Every line in the records below with the string "Silent" needs to be copied out.

(Records drawn from a dataset)
════

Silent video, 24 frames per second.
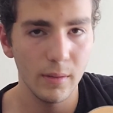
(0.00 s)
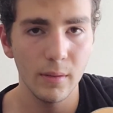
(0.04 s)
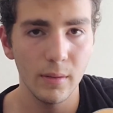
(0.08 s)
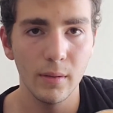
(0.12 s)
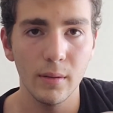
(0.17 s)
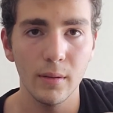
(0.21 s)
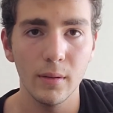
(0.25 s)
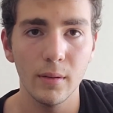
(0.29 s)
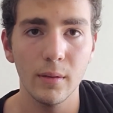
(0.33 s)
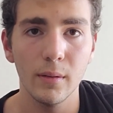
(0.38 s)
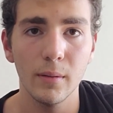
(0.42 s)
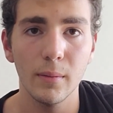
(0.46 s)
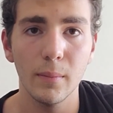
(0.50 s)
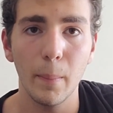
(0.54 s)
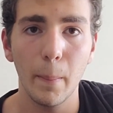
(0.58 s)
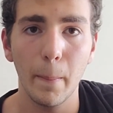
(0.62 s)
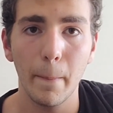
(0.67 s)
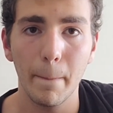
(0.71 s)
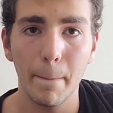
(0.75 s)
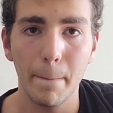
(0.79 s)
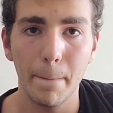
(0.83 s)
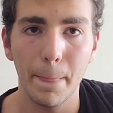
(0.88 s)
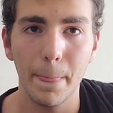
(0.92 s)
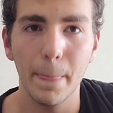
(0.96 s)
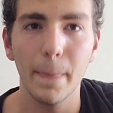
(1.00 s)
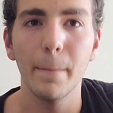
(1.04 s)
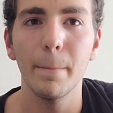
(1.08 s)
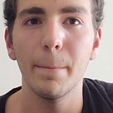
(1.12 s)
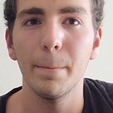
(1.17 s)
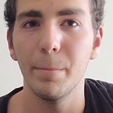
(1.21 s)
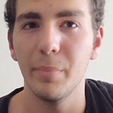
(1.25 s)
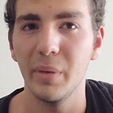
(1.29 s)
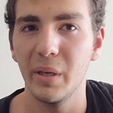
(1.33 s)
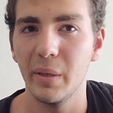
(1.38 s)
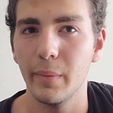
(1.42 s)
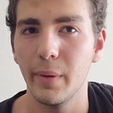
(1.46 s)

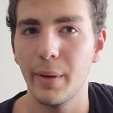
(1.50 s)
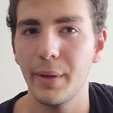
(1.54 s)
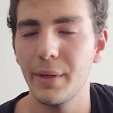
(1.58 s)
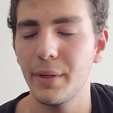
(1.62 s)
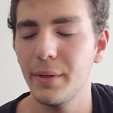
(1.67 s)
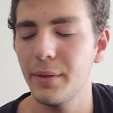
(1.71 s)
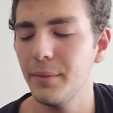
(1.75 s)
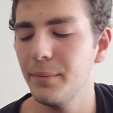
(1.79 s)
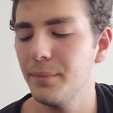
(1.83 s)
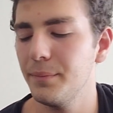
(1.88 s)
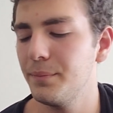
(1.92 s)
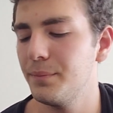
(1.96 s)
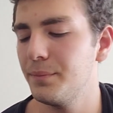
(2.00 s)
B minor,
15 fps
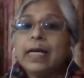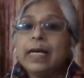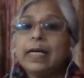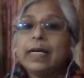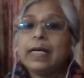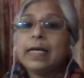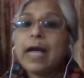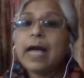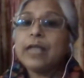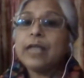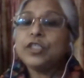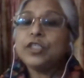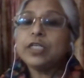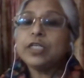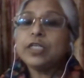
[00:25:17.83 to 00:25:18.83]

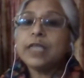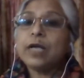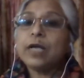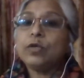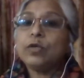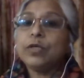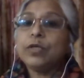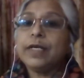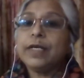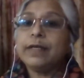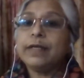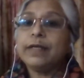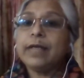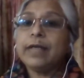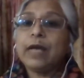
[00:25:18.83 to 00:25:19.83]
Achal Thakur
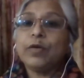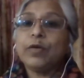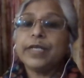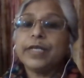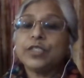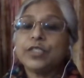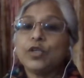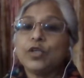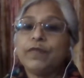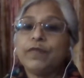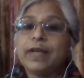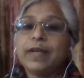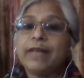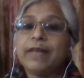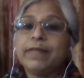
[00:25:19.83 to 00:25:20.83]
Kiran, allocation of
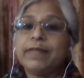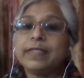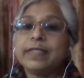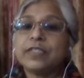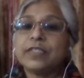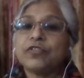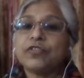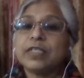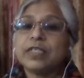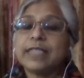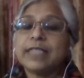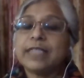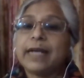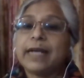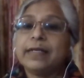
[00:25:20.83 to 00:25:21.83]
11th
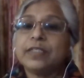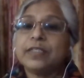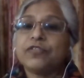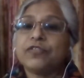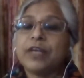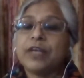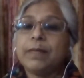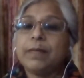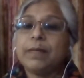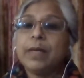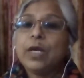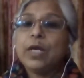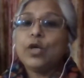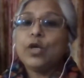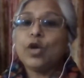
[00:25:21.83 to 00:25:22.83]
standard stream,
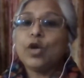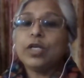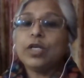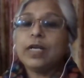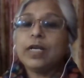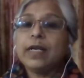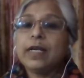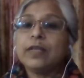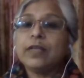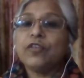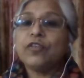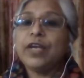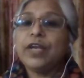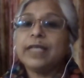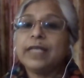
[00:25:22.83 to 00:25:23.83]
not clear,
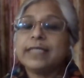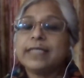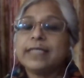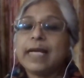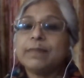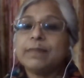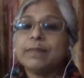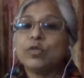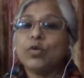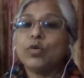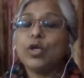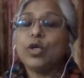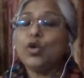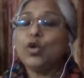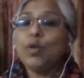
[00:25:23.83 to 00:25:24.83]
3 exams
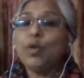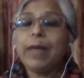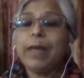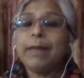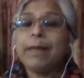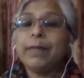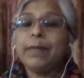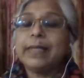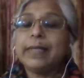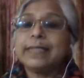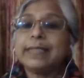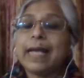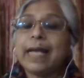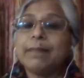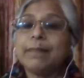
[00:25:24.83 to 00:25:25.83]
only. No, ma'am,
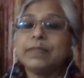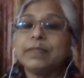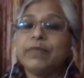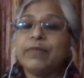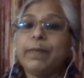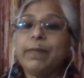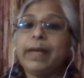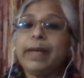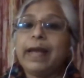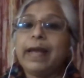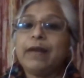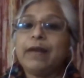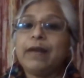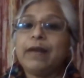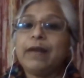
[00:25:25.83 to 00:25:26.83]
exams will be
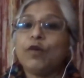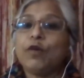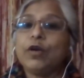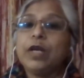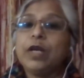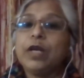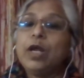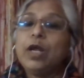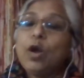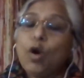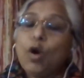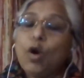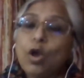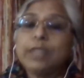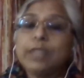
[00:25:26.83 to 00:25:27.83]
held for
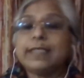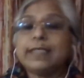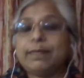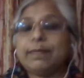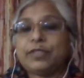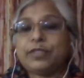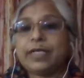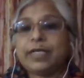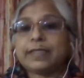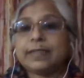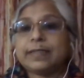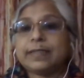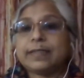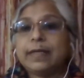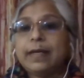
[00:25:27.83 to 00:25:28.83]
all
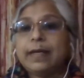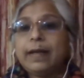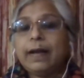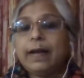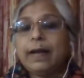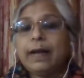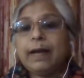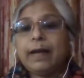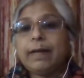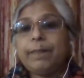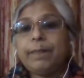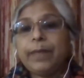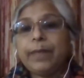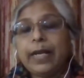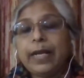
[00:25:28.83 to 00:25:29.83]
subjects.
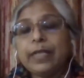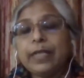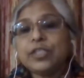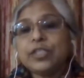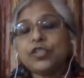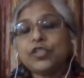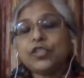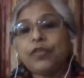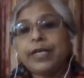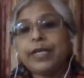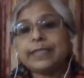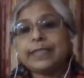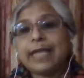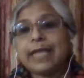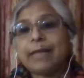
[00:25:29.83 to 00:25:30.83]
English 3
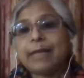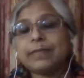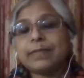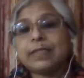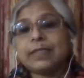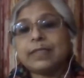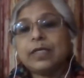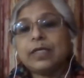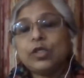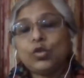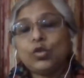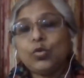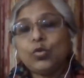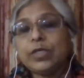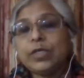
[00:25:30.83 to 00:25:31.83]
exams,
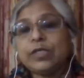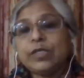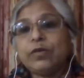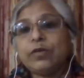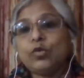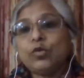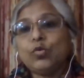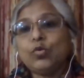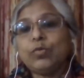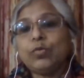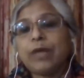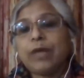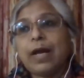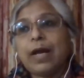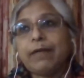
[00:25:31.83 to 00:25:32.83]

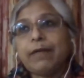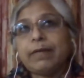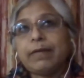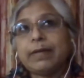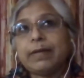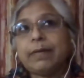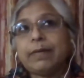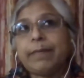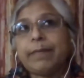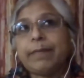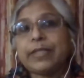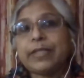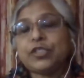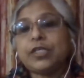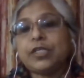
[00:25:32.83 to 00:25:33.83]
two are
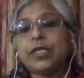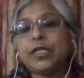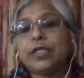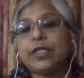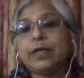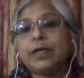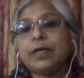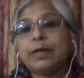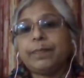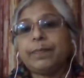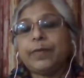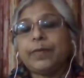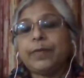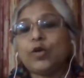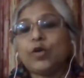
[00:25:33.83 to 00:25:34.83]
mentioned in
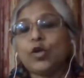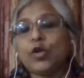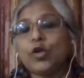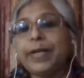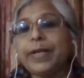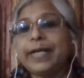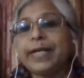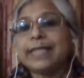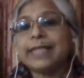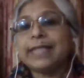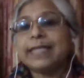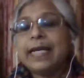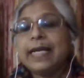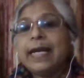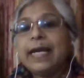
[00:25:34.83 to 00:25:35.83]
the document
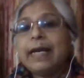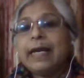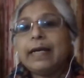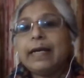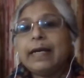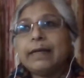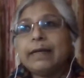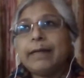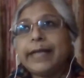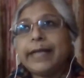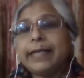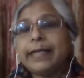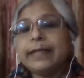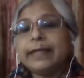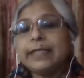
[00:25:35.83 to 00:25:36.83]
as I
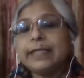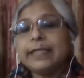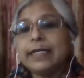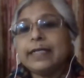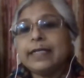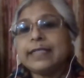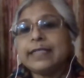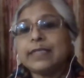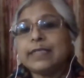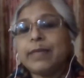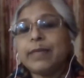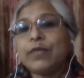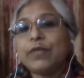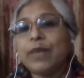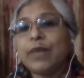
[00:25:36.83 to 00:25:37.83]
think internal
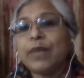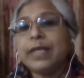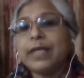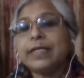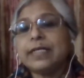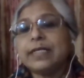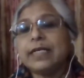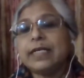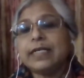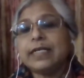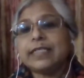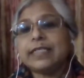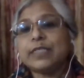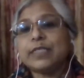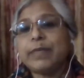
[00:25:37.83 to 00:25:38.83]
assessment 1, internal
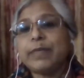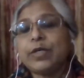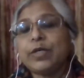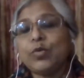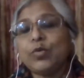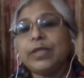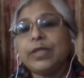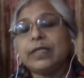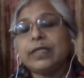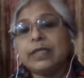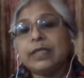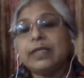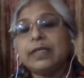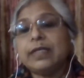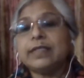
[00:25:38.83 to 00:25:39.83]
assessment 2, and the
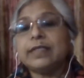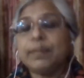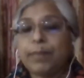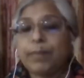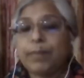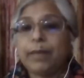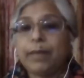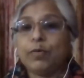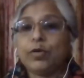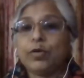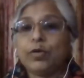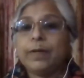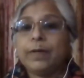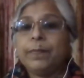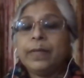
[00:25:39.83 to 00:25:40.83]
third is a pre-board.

════

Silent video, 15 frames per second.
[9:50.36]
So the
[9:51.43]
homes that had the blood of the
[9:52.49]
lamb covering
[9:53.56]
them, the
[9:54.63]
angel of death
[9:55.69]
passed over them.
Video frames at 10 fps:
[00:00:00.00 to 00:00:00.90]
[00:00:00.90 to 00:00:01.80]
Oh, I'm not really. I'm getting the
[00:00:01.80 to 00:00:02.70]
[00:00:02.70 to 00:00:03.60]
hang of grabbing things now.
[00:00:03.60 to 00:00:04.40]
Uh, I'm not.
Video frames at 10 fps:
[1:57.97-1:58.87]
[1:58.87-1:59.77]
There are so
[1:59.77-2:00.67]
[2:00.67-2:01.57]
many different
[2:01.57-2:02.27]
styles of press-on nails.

════

▶ Your response
Silent video, 24 frames per second.
Silent video, 15 frames per second.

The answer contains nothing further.